• [REQUIRED WORK] Copy, exactly as written, the lines that begin at the one containing "[00:01:43.56]" and end at the one containing "[00:01:46.06]". Skip any pictures in the data below.

• [SUPPLIED MATERIAL]
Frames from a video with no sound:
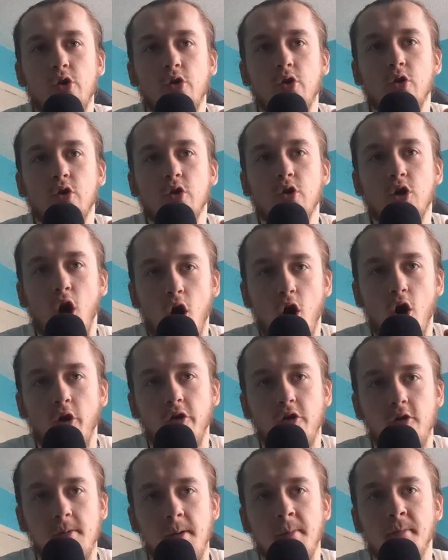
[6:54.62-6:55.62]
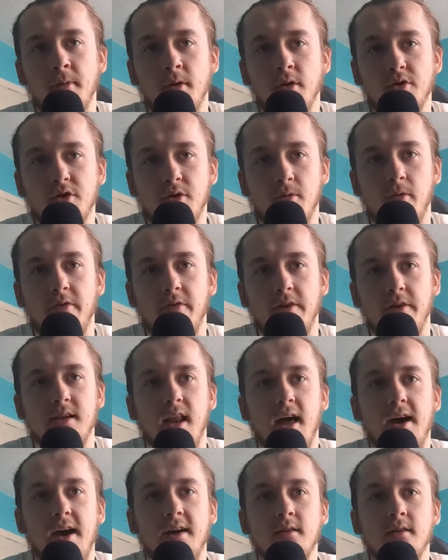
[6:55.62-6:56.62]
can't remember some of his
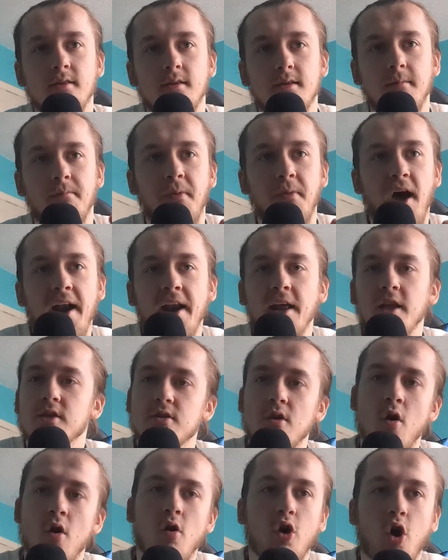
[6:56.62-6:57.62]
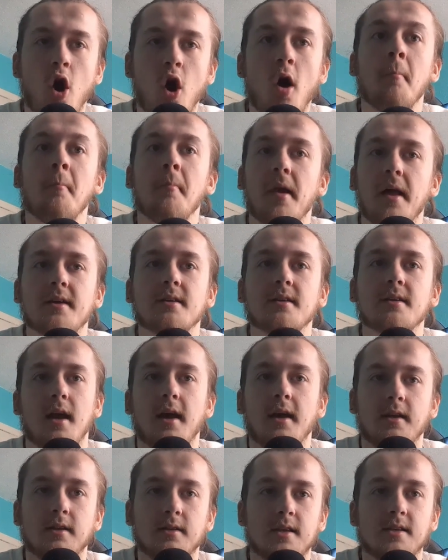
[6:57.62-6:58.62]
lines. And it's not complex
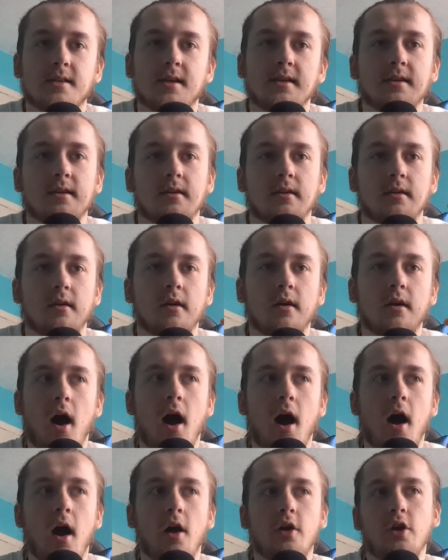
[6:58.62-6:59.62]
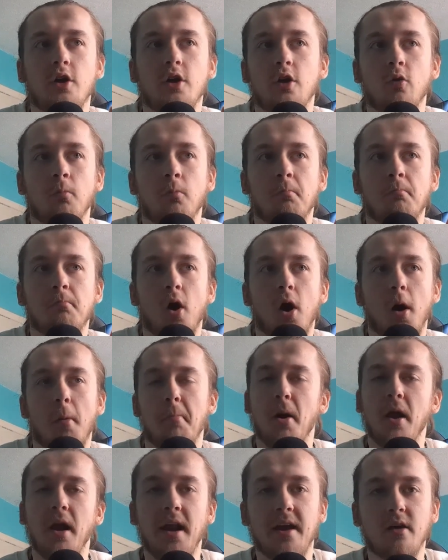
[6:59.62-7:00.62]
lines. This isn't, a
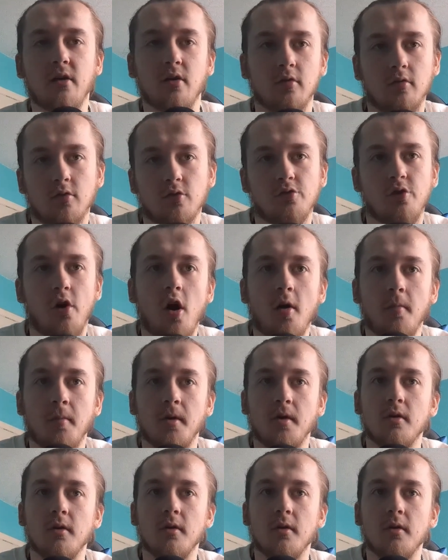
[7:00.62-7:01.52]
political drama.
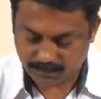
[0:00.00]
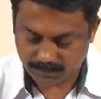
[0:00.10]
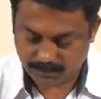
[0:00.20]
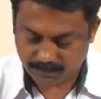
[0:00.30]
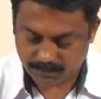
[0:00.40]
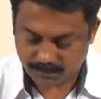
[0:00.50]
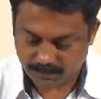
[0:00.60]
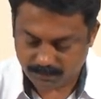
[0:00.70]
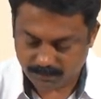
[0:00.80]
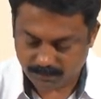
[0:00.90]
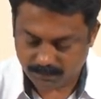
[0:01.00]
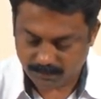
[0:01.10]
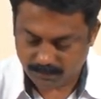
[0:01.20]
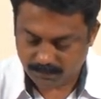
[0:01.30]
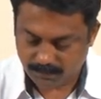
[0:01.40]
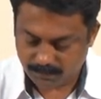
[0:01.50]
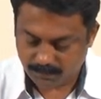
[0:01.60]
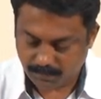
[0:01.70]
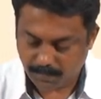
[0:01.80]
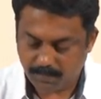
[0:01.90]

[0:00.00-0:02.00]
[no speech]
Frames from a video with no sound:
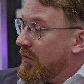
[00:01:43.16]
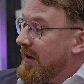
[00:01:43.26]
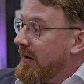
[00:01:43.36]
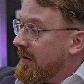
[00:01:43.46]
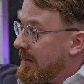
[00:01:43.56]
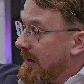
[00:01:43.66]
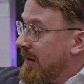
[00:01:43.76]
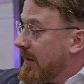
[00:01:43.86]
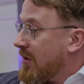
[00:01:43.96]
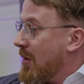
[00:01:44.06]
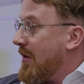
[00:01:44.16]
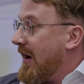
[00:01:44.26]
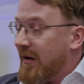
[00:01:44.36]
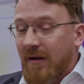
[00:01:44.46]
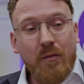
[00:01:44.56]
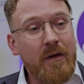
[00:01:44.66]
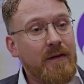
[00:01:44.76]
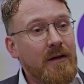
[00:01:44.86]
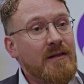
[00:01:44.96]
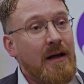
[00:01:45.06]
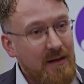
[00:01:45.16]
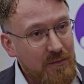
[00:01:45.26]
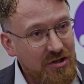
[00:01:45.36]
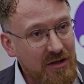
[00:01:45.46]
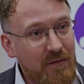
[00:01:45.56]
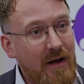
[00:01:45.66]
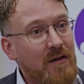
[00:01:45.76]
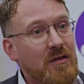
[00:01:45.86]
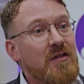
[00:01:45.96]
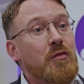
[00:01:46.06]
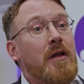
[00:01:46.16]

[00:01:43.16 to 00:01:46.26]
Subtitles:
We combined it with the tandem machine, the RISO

• [EXERCISE OUTPUT]
[00:01:43.56]
[00:01:43.66]
[00:01:43.76]
[00:01:43.86]
[00:01:43.96]
[00:01:44.06]
[00:01:44.16]
[00:01:44.26]
[00:01:44.36]
[00:01:44.46]
[00:01:44.56]
[00:01:44.66]
[00:01:44.76]
[00:01:44.86]
[00:01:44.96]
[00:01:45.06]
[00:01:45.16]
[00:01:45.26]
[00:01:45.36]
[00:01:45.46]
[00:01:45.56]
[00:01:45.66]
[00:01:45.76]
[00:01:45.86]
[00:01:45.96]
[00:01:46.06]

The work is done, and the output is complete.